▶ **Collected data**
----------

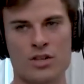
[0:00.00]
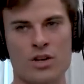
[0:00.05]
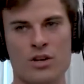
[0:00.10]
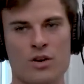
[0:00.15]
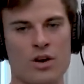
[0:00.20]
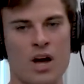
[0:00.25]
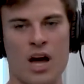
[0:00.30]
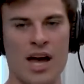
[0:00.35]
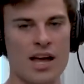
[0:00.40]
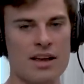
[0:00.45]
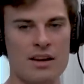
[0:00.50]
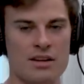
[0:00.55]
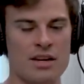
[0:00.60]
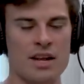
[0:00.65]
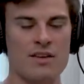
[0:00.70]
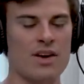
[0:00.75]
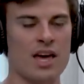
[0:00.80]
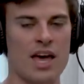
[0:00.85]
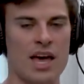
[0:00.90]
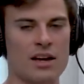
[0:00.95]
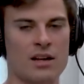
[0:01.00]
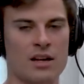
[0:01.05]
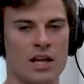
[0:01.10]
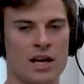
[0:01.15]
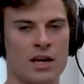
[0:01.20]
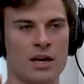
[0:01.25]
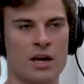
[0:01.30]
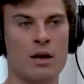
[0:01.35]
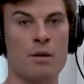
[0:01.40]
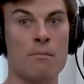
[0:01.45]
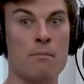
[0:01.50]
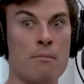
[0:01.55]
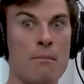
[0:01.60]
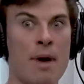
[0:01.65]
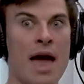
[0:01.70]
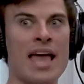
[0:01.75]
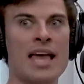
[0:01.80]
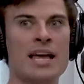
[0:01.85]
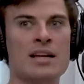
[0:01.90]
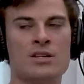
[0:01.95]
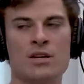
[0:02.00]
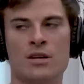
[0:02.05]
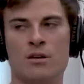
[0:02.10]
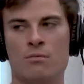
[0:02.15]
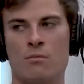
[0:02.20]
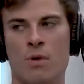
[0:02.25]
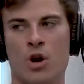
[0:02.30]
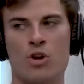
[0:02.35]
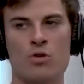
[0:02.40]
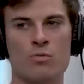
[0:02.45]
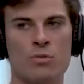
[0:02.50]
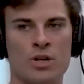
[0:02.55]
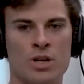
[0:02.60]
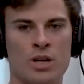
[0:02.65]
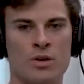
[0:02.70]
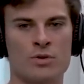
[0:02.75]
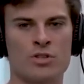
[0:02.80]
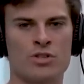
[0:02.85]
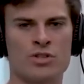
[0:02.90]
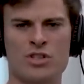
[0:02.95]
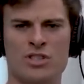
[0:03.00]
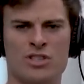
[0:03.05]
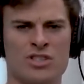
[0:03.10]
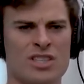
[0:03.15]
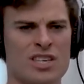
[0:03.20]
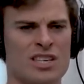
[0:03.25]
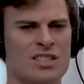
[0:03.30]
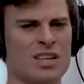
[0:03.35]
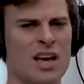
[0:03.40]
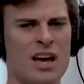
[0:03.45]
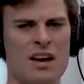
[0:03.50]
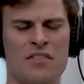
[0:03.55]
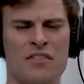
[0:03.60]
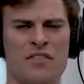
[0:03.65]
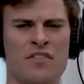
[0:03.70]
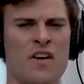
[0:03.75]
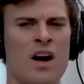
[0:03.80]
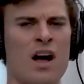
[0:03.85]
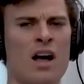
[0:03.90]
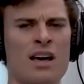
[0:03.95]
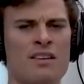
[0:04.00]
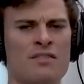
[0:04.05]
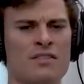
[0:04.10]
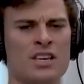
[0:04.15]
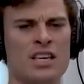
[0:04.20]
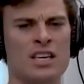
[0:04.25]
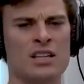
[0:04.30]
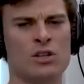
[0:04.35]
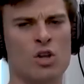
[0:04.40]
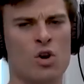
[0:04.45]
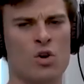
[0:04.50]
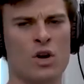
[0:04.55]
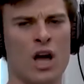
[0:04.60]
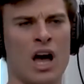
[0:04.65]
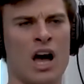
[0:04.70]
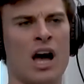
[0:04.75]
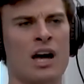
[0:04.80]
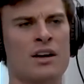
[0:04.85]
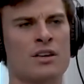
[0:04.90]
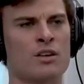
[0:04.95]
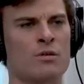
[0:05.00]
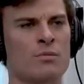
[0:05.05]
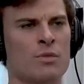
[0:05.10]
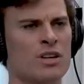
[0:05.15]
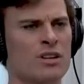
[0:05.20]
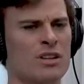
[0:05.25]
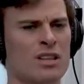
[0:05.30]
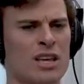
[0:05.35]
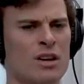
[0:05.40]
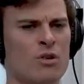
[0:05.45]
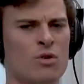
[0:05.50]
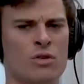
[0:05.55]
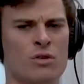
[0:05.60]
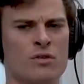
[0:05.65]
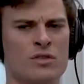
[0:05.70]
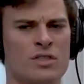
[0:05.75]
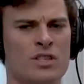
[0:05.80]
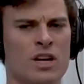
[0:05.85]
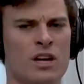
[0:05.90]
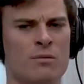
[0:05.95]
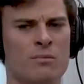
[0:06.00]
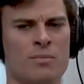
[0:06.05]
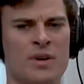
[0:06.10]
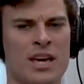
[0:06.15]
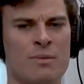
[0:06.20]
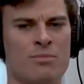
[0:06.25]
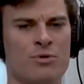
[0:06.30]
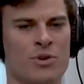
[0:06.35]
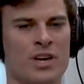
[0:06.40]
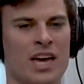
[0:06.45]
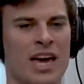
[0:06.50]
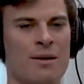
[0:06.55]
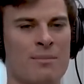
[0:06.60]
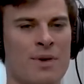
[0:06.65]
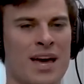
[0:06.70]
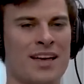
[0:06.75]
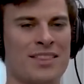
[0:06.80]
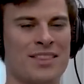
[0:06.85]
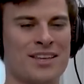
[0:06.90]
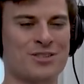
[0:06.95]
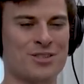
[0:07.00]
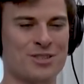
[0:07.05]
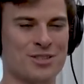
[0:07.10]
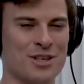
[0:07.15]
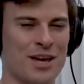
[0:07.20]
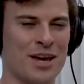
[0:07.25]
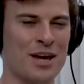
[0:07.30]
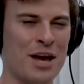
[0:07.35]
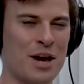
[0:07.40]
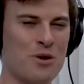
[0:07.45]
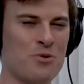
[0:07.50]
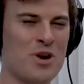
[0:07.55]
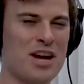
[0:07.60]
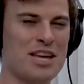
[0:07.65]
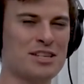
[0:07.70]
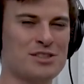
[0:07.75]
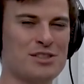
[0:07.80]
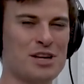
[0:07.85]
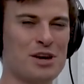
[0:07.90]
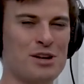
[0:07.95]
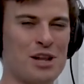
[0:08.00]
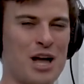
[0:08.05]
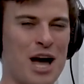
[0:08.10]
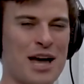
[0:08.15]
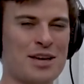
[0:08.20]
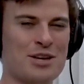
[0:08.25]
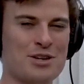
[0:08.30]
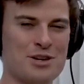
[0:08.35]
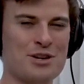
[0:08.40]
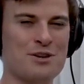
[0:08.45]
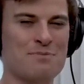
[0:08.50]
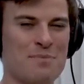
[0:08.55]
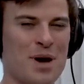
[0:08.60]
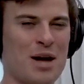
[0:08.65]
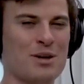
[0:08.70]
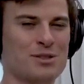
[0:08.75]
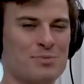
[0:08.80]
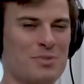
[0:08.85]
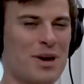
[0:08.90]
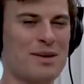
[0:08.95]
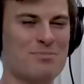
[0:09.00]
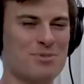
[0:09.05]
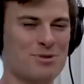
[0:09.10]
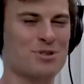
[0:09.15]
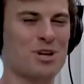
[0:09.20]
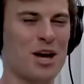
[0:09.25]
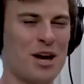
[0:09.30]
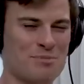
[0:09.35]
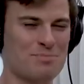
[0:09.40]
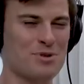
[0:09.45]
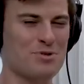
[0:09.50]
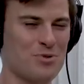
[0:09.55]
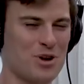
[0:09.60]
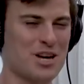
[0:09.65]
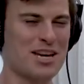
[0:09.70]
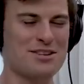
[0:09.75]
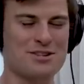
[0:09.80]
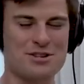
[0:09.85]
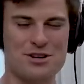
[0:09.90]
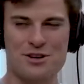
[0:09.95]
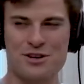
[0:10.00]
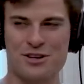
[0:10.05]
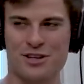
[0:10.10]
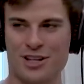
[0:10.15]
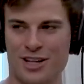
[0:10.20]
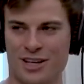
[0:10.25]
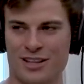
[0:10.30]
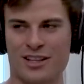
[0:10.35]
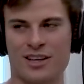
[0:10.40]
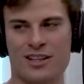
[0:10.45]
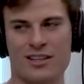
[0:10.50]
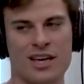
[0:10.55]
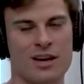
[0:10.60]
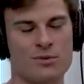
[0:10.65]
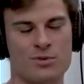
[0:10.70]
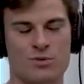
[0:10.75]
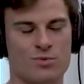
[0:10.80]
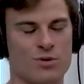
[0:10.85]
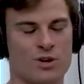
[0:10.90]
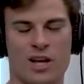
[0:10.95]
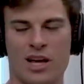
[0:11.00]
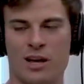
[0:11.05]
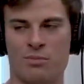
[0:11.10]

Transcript: So I never had like a made it moment. It was just this 5-year long argument, and then all of a sudden people came out and they're just like, we still like you. Most people don't, but we do. Like that was what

----------

▶ **Directions for this task**
Each record above must be retyped exactly as given, with the images excluded.

▶ **Solution**
[0:00.00]
[0:00.05]
[0:00.10]
[0:00.15]
[0:00.20]
[0:00.25]
[0:00.30]
[0:00.35]
[0:00.40]
[0:00.45]
[0:00.50]
[0:00.55]
[0:00.60]
[0:00.65]
[0:00.70]
[0:00.75]
[0:00.80]
[0:00.85]
[0:00.90]
[0:00.95]
[0:01.00]
[0:01.05]
[0:01.10]
[0:01.15]
[0:01.20]
[0:01.25]
[0:01.30]
[0:01.35]
[0:01.40]
[0:01.45]
[0:01.50]
[0:01.55]
[0:01.60]
[0:01.65]
[0:01.70]
[0:01.75]
[0:01.80]
[0:01.85]
[0:01.90]
[0:01.95]
[0:02.00]
[0:02.05]
[0:02.10]
[0:02.15]
[0:02.20]
[0:02.25]
[0:02.30]
[0:02.35]
[0:02.40]
[0:02.45]
[0:02.50]
[0:02.55]
[0:02.60]
[0:02.65]
[0:02.70]
[0:02.75]
[0:02.80]
[0:02.85]
[0:02.90]
[0:02.95]
[0:03.00]
[0:03.05]
[0:03.10]
[0:03.15]
[0:03.20]
[0:03.25]
[0:03.30]
[0:03.35]
[0:03.40]
[0:03.45]
[0:03.50]
[0:03.55]
[0:03.60]
[0:03.65]
[0:03.70]
[0:03.75]
[0:03.80]
[0:03.85]
[0:03.90]
[0:03.95]
[0:04.00]
[0:04.05]
[0:04.10]
[0:04.15]
[0:04.20]
[0:04.25]
[0:04.30]
[0:04.35]
[0:04.40]
[0:04.45]
[0:04.50]
[0:04.55]
[0:04.60]
[0:04.65]
[0:04.70]
[0:04.75]
[0:04.80]
[0:04.85]
[0:04.90]
[0:04.95]
[0:05.00]
[0:05.05]
[0:05.10]
[0:05.15]
[0:05.20]
[0:05.25]
[0:05.30]
[0:05.35]
[0:05.40]
[0:05.45]
[0:05.50]
[0:05.55]
[0:05.60]
[0:05.65]
[0:05.70]
[0:05.75]
[0:05.80]
[0:05.85]
[0:05.90]
[0:05.95]
[0:06.00]
[0:06.05]
[0:06.10]
[0:06.15]
[0:06.20]
[0:06.25]
[0:06.30]
[0:06.35]
[0:06.40]
[0:06.45]
[0:06.50]
[0:06.55]
[0:06.60]
[0:06.65]
[0:06.70]
[0:06.75]
[0:06.80]
[0:06.85]
[0:06.90]
[0:06.95]
[0:07.00]
[0:07.05]
[0:07.10]
[0:07.15]
[0:07.20]
[0:07.25]
[0:07.30]
[0:07.35]
[0:07.40]
[0:07.45]
[0:07.50]
[0:07.55]
[0:07.60]
[0:07.65]
[0:07.70]
[0:07.75]
[0:07.80]
[0:07.85]
[0:07.90]
[0:07.95]
[0:08.00]
[0:08.05]
[0:08.10]
[0:08.15]
[0:08.20]
[0:08.25]
[0:08.30]
[0:08.35]
[0:08.40]
[0:08.45]
[0:08.50]
[0:08.55]
[0:08.60]
[0:08.65]
[0:08.70]
[0:08.75]
[0:08.80]
[0:08.85]
[0:08.90]
[0:08.95]
[0:09.00]
[0:09.05]
[0:09.10]
[0:09.15]
[0:09.20]
[0:09.25]
[0:09.30]
[0:09.35]
[0:09.40]
[0:09.45]
[0:09.50]
[0:09.55]
[0:09.60]
[0:09.65]
[0:09.70]
[0:09.75]
[0:09.80]
[0:09.85]
[0:09.90]
[0:09.95]
[0:10.00]
[0:10.05]
[0:10.10]
[0:10.15]
[0:10.20]
[0:10.25]
[0:10.30]
[0:10.35]
[0:10.40]
[0:10.45]
[0:10.50]
[0:10.55]
[0:10.60]
[0:10.65]
[0:10.70]
[0:10.75]
[0:10.80]
[0:10.85]
[0:10.90]
[0:10.95]
[0:11.00]
[0:11.05]
[0:11.10]

Transcript: So I never had like a made it moment. It was just this 5-year long argument, and then all of a sudden people came out and they're just like, we still like you. Most people don't, but we do. Like that was what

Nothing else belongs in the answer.